# Help me finally progress!



## J41 (Yesterday at 6:26 PM)

Hello!

Some of you may have seen me post about still using the beginner method, despite solving a lot and learning how to solve a long time ago. I'm determined to change that.

My PB at the moment with the beginner method is 10.01 seconds. My global average would be around 21-22 seconds. At this stage, I'm just trying to learn F2L intuitively. I hit a PB of ~21 seconds just before using F2L (the cases aligned nicely, no cases I didn't know (of which there are several)).

I still solve the cross at the top. I'm white/yellow neutral but don't solve on any other colour typically. I'm going to my first comp ever next month, and typically use the GAN Mini (though have quite a lot of 3x3s, as I enjoy collecting).
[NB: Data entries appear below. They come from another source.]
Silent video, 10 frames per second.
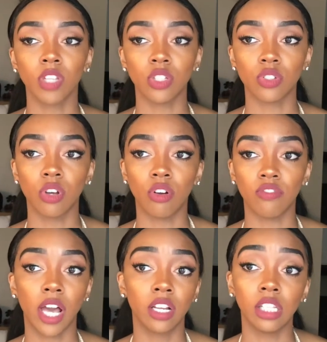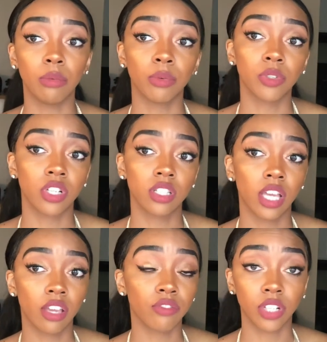And so finally we were just
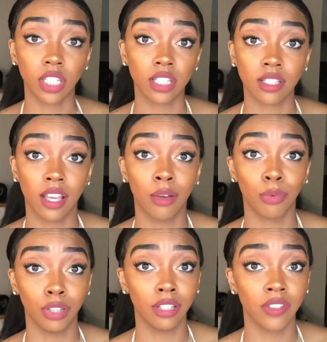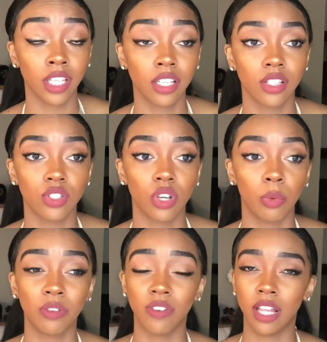like, forget the set, we're leaving. And so
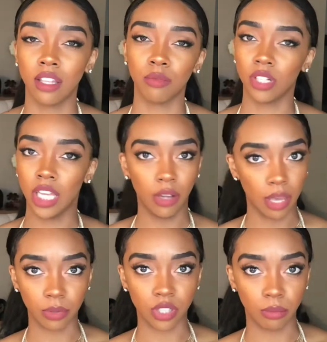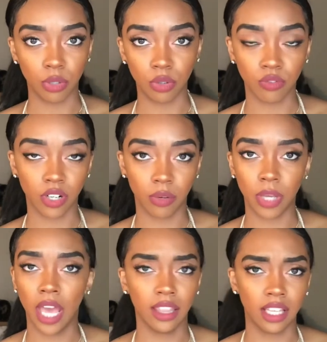we finally were like able to maneuver.
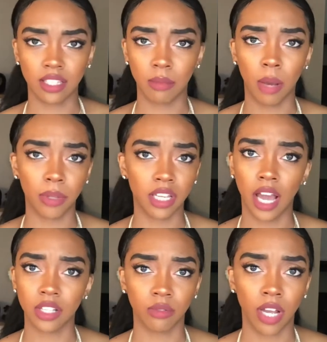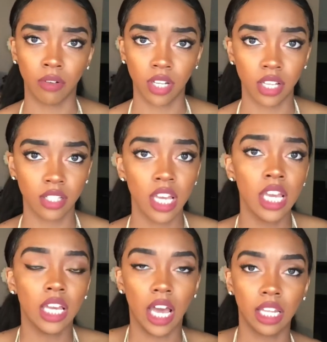We had like some help with the guys around us,
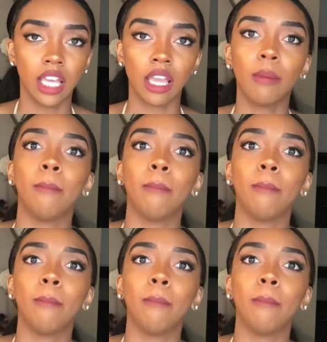kind of like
Anyway, I'm planning to use this thread for motivation and accountability, and just to track progress over time of (finally) my CFOP journey.


----------



## Arcanist (Yesterday at 6:29 PM)

J41 said:


> Hello!
> 
> Some of you may have seen me post about still using the beginner method, despite solving a lot and learning how to solve a long time ago. I'm determined to change that.
> 
> ...


i dont think anyone is this fast with the beginner method


----------



## J41 (Yesterday at 6:32 PM)

Arcanist said:


> i dont think anyone is this fast with the beginner method


I am! It's horribly inefficient, though, hence this thread. I feel like I've pretty much maxed out what I can do physically at this point without changing method.


----------



## NmeCuber (Yesterday at 6:37 PM)

How do you get a 10.01 with beginner's method!?


----------



## J41 (Yesterday at 6:39 PM)

NmeCuber said:


> How do you get a 10.01 with beginner's method!?


Last layer skip. Aside from the 10.01, my next best would be 13.xx on a few occasions, I think.


----------



## J41 (Yesterday at 6:58 PM)

And just got an 18.75 using F2L!

For the last 100 solves or so, I've just been forcing myself to use F2L, even though it's making my solves wildly inconsistent. Honestly wish I sacrificed my times short-term a long time ago for the long-term pay-off.


----------



## Jorian Meeuse (Yesterday at 10:05 PM)

Is it okay for me to be suspicious that you use handscrambles? That's the only way I can see a 10.01 PB happening from someone who uses beginners method.


----------



## J41 (Today at 6:43 AM)

Jorian Meeuse said:


> Is it okay for me to be suspicious that you use handscrambles? That's the only way I can see a 10.01 PB happening from someone who uses beginners method.


I don't remember the last time I used a hand scramble for a timed solve.

I don't mind if you're suspicious at all, but it's certainly been an interesting start to this thread! I wish this weren't the case, but I've simply spammed tens of thousands of solves using the beginner method over the last couple of years.

Like I said in the OP, my average is around 21-22 seconds, but I get sub 15 solves from time to time, including that 10.01.


----------